By September 2019, only 27 residents remained, all seniors, with no children born in the village for over two decades. The local elementary school closed way back in 2012 when its last two students graduated.

Scarecrows in Japan

Tsukimi Ayano, now in her mid-70s, returned to Nagoro in the early 2000s to care for her aging father. Faced with a village that felt like a shadow of its former self, she noticed birds eating seeds in her garden and crafted a scarecrow in her father’s likeness to deter them.

Over the next two decades, Ayano created more than 400 dolls, with around 350 scattered throughout the village at any given time.
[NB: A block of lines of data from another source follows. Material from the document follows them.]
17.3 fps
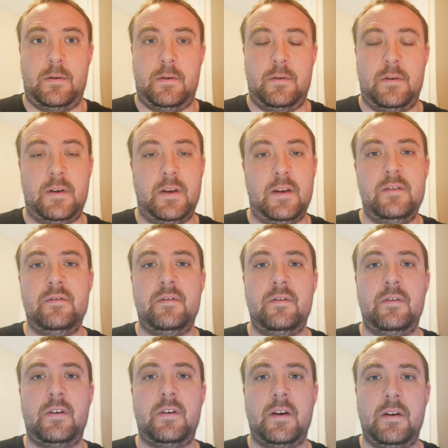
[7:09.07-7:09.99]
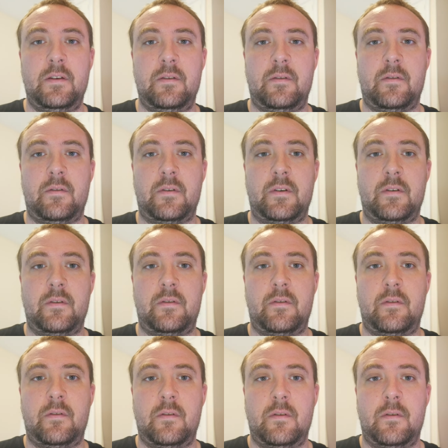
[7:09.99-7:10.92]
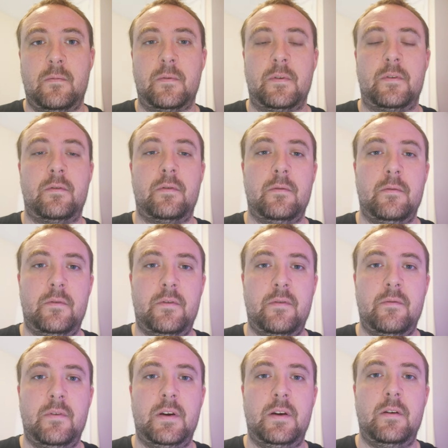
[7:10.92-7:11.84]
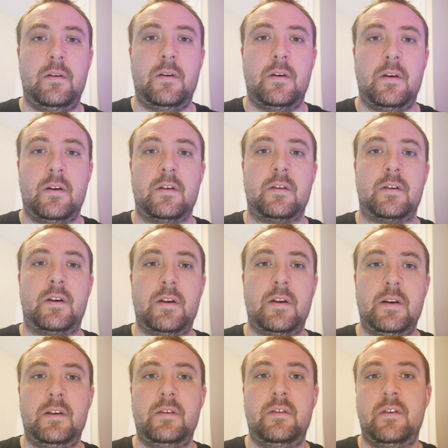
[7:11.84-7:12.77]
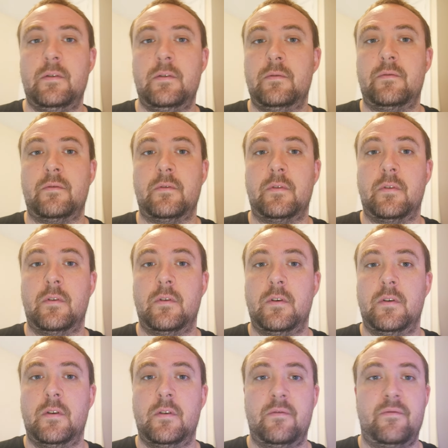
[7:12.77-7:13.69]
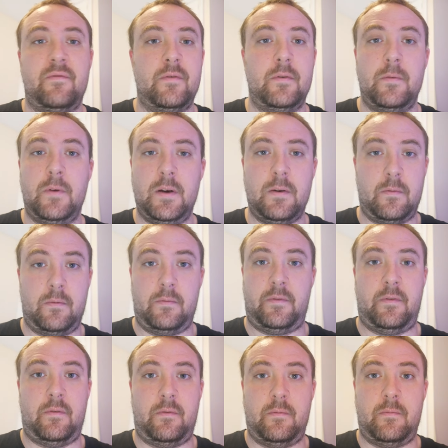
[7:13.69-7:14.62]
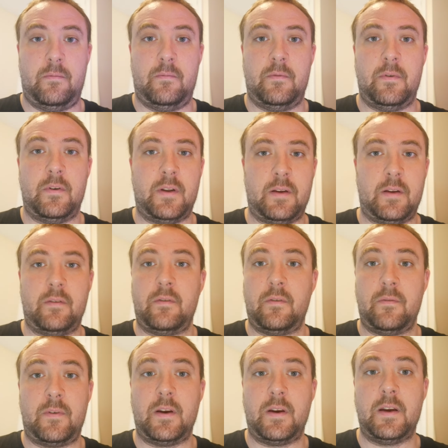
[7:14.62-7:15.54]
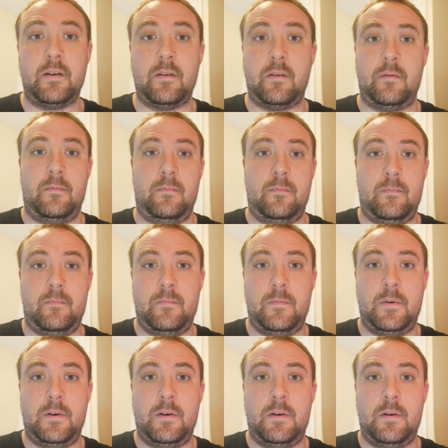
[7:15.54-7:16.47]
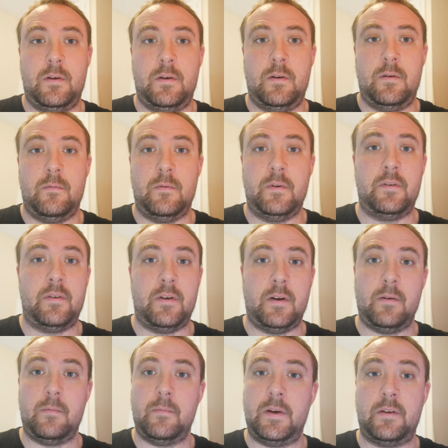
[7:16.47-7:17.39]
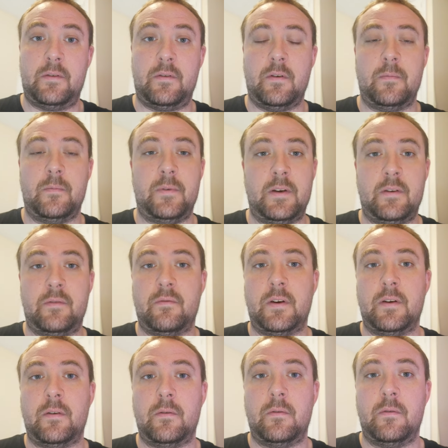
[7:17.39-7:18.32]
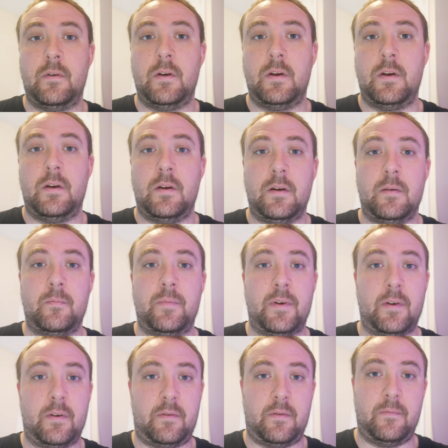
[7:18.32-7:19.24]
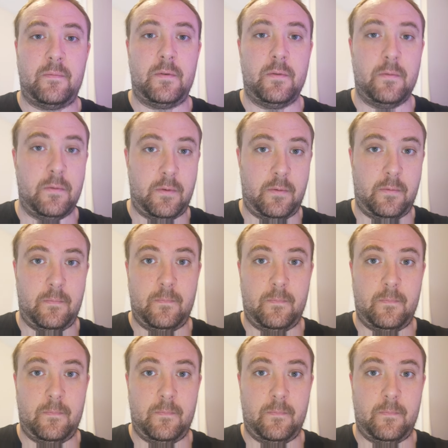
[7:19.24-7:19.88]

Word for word: The ancient Canaanites were torturing and killing children throughout the lands of Canaan which now makes up Israel and parts of Jordan.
Each doll, made from wooden sticks, newspapers, elastic fabrics, and knitting wool, is a labor of love.Walking through Nagoro feels strange (but strangely in a good way). Dolls sit at bus stops, fish by the river, or linger in front of abandoned shops. In the deserted school, child-sized dolls fill classrooms, posed at desks as if studying, while others swing on playground equipment or race in an imagined sports day, or undokai, a cherished Japanese tradition. Some dolls wear the clothes of the people they represent.

Others capture moments of daily life: a farmer in a field, utility workers fixing a road, or a group of “villagers” chatting under a telephone pole.The dolls have breathed new life into Nagoro, drawing tourists who marvel at the village’s quiet beauty and the striking contrast of its lifeless yet lifelike inhabitants. The surrounding Iya Valley, with its rugged mountains and scenic drives, adds to the charm. Nowadays, the small village of Nagoro gets its fair share of tourists, all curious to see a village that is literally a doll village, a village where human-size dolls outnumber actual human beings.This village, located approximately 550 kilometers southwest of Tokyo, feels like it is frozen in time. This is where straw figures represent those who once called Nagoro home.